PennDOT Maintenance Program Engineer David Mader cited the Americans with Disabilities Act in a letter to the borough as the reason to improve curb ramps at intersections along the road.
There are 49 curb ramps along Route 144 through Bellefonte that would cost an estimated $5,500 each to be brought up to ADA standards.
Borough Manager Ralph Stewart said it would make financial sense to join the state’s project, but that it is not a requirement that the borough join the project.
“My thoughts are that we are probably interested in doing the project with PennDOT,” Stewart said.
“We’ve just got to make sure we understand the details, the cost estimates and the funding from highway aid that we receive from the state that we use for these types of projects.”

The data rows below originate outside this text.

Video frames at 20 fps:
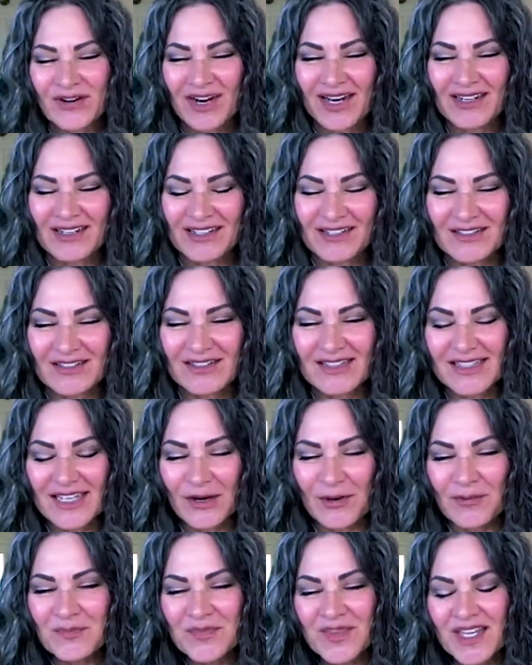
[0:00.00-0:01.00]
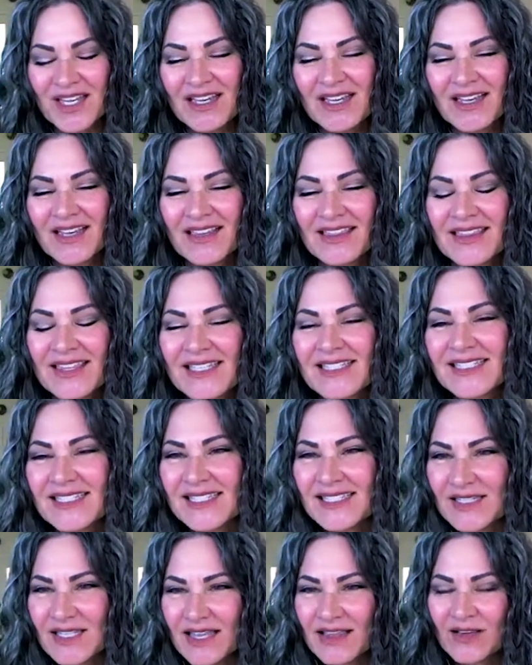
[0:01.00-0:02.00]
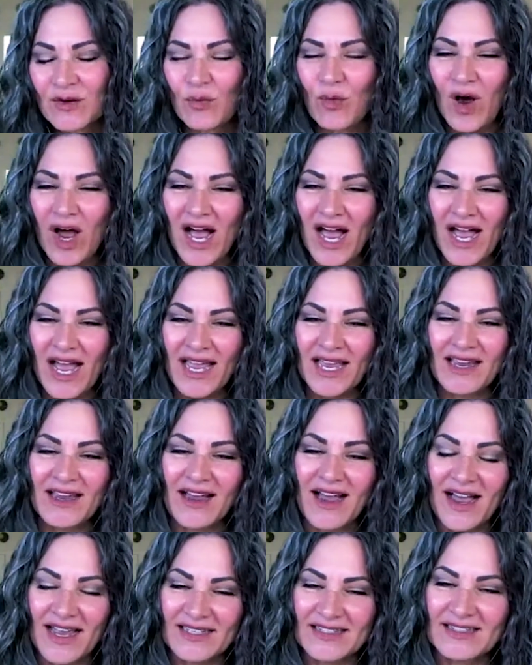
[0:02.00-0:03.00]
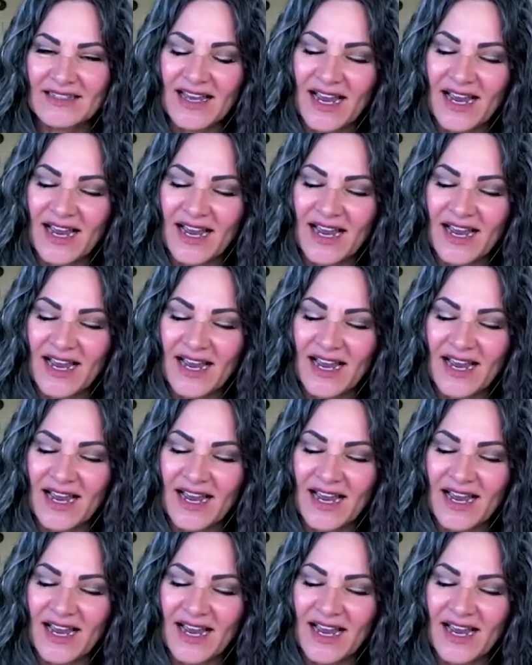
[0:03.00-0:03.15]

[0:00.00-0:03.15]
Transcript: Great news. So this is why I,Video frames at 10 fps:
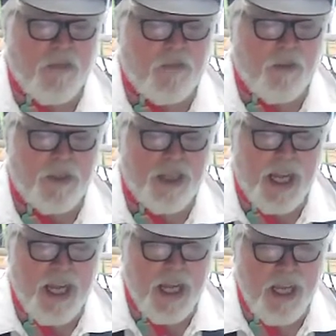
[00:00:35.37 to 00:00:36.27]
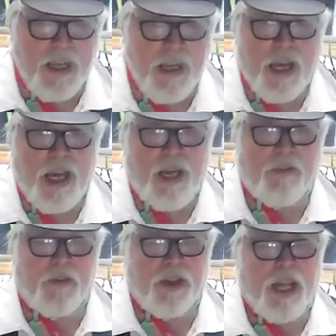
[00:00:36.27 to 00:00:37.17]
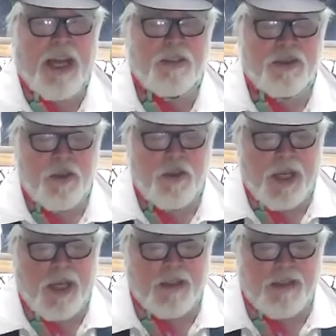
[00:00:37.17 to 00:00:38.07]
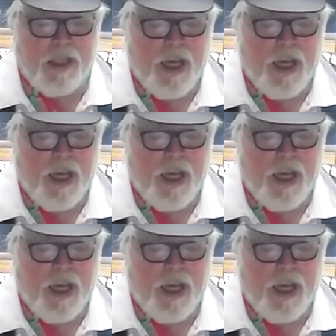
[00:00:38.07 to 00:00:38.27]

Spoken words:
from today and for the next 2 weeks,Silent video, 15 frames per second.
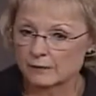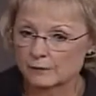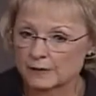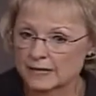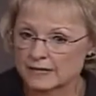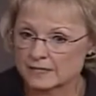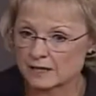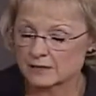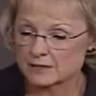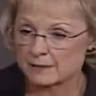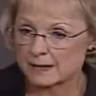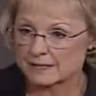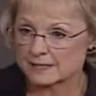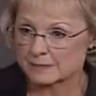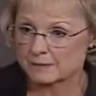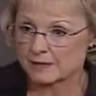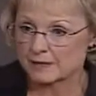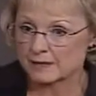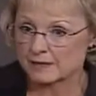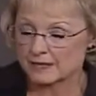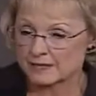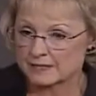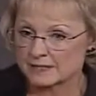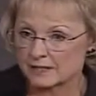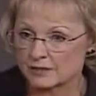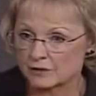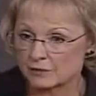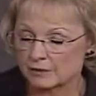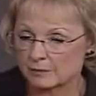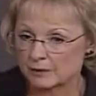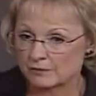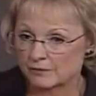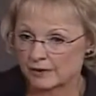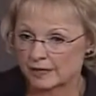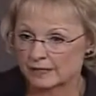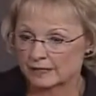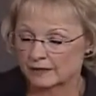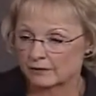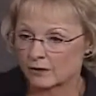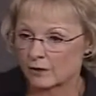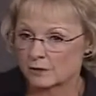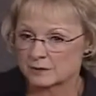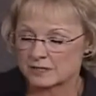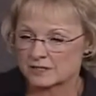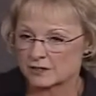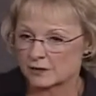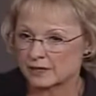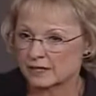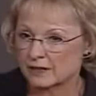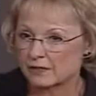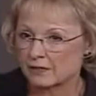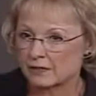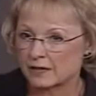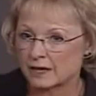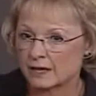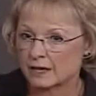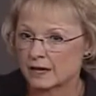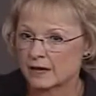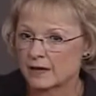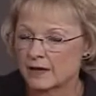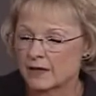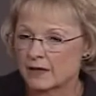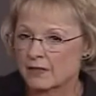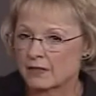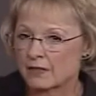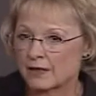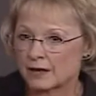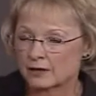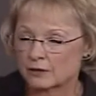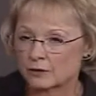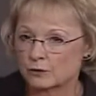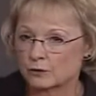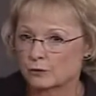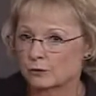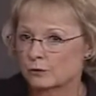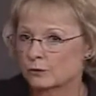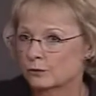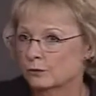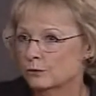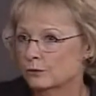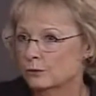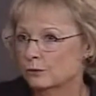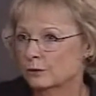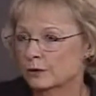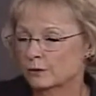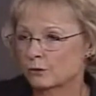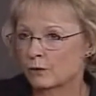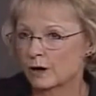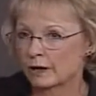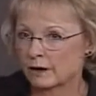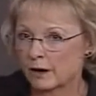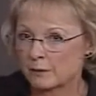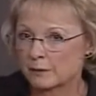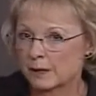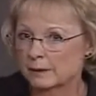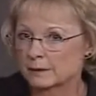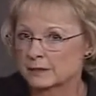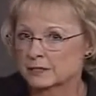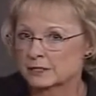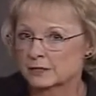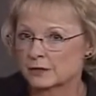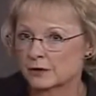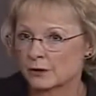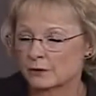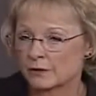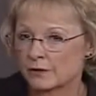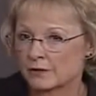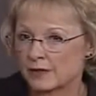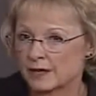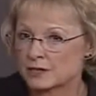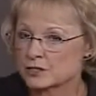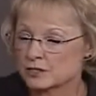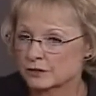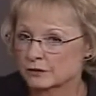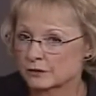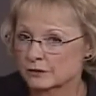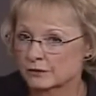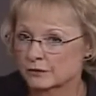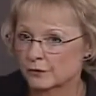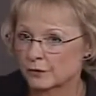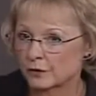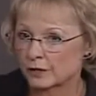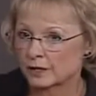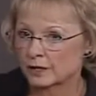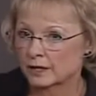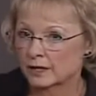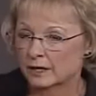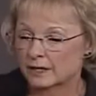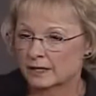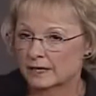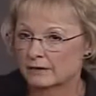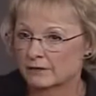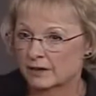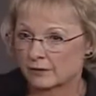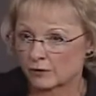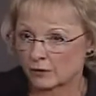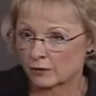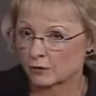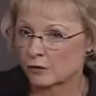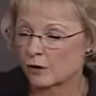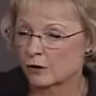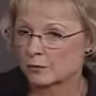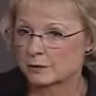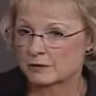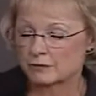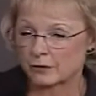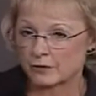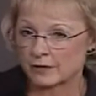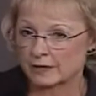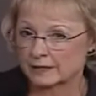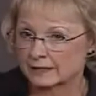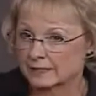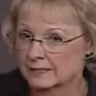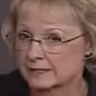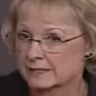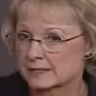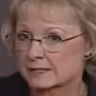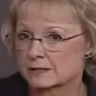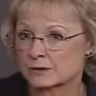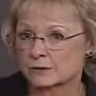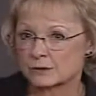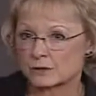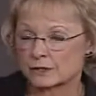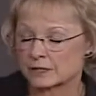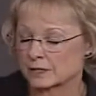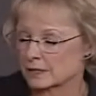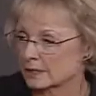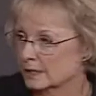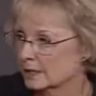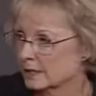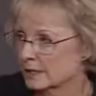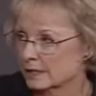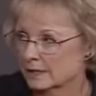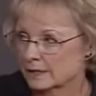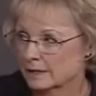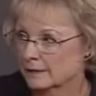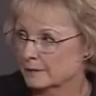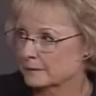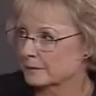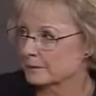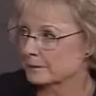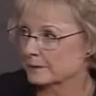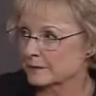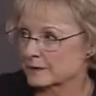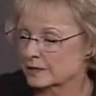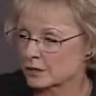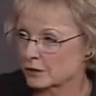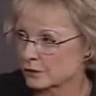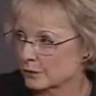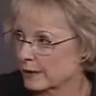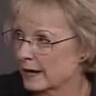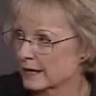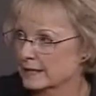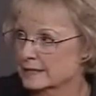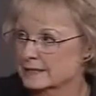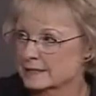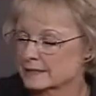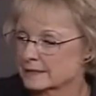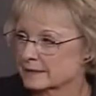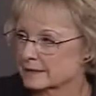We had talked about some of the things that you have been finding in the homes. Is there anything that you would want our public to know that they should look for, even in their own home, before they list or correct?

Stewart said the cost of the project would fall within the borough’s budget and that it’s up to the council to decide whether the project is a priority.
It was also announced during the meeting that the borough has been awarded a $50,000 facade grant from the Pennsylvania Department of Community and Economic Development for improvement projects to historic buildings in the central and waterfront business districts.
Vana Dainty, Keystone Community Development coordinator, submitted an application for the grant in early 2014.
The grant could put up to $100,000 into the business districts, but property owners must match grant funds.
The funds will be provided by the DCED’s Keystone Communities Program.
The limit for a project is $10,000 in which property owners would get $5,000 and pay $5,000. The DCED will reimburse the business for matching the grant once the project is complete.
Property owners must apply for grant money through the borough’s Historical Architecture Review Board and the Bellefonte Main Street Revitalization Group’s design committee.
Council also approved 8-1 a waiver for land development requirements for a community center at Governor’s Gate Apartments.
Councilman Randy Brachbill was the lone dissenting vote and said he wanted the community center’s design plans to go through regular procedures for approval.
The 2,013-square-foot community center will have a laundry room and will allow apartment residents to hold events.